Records from a dataset:
■ ■ ■ ■

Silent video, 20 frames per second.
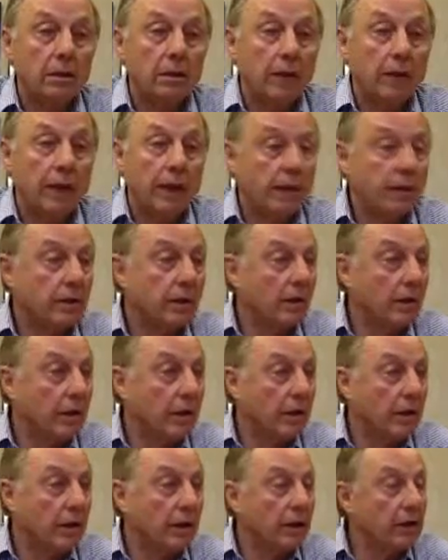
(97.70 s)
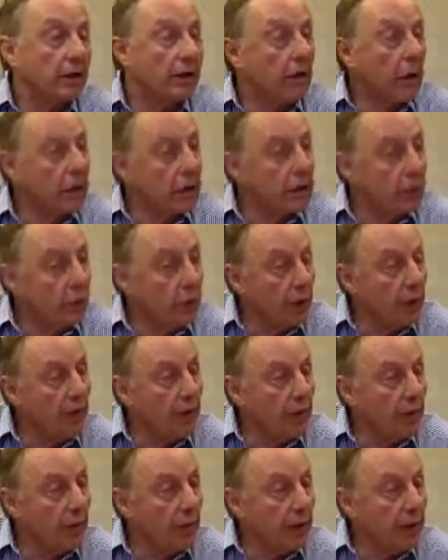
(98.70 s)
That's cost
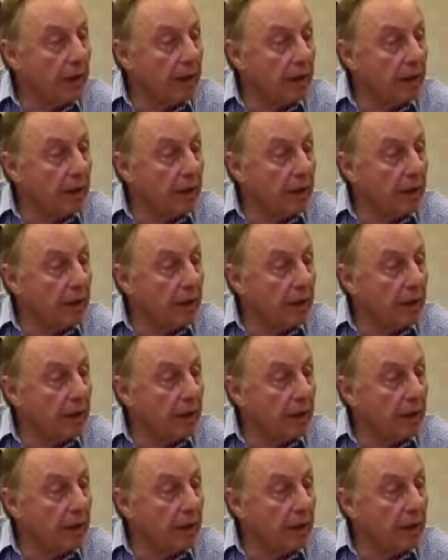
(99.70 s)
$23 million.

■ ■ ■ ■

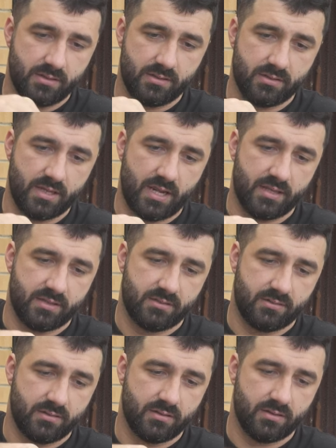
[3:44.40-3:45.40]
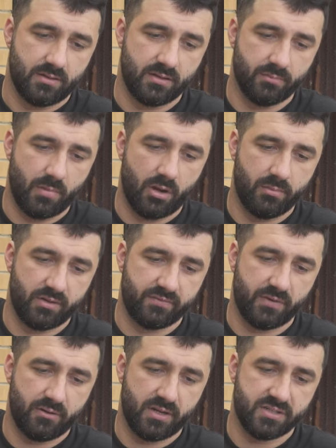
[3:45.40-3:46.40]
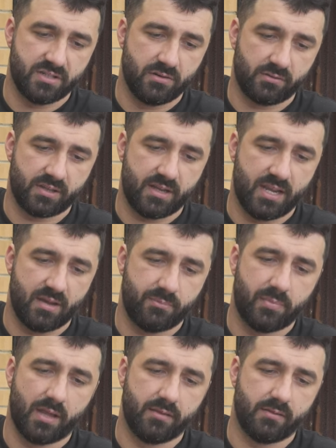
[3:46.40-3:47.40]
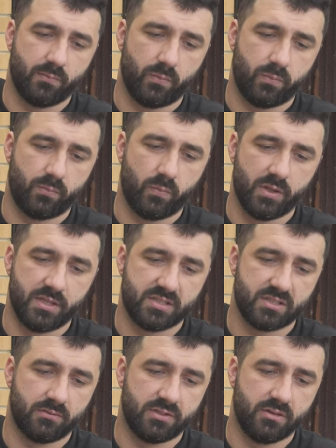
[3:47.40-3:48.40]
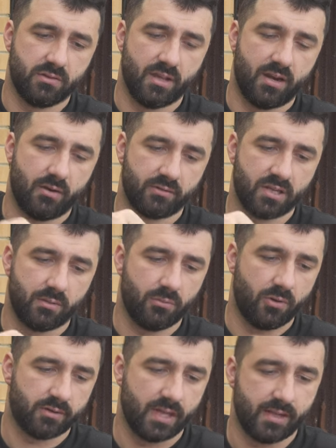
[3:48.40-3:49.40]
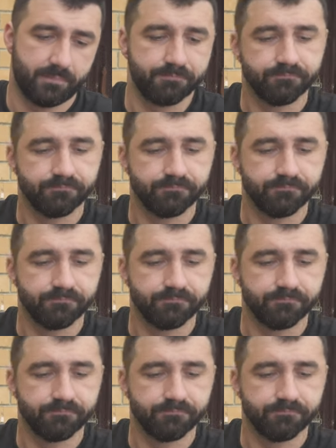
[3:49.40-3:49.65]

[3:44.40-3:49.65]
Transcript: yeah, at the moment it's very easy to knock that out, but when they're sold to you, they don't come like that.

■ ■ ■ ■

What the task asks: Would you please repeat only the lines above, beginning at the one that has "[3:46.40-3:47.40]" and stopping after the one that has "Transcript: yeah, at", exactly and with no pictures?

Exercise output:
[3:46.40-3:47.40]
[3:47.40-3:48.40]
[3:48.40-3:49.40]
[3:49.40-3:49.65]

[3:44.40-3:49.65]
Transcript: yeah, at the moment it's very easy to knock that out, but when they're sold to you, they don't come like that.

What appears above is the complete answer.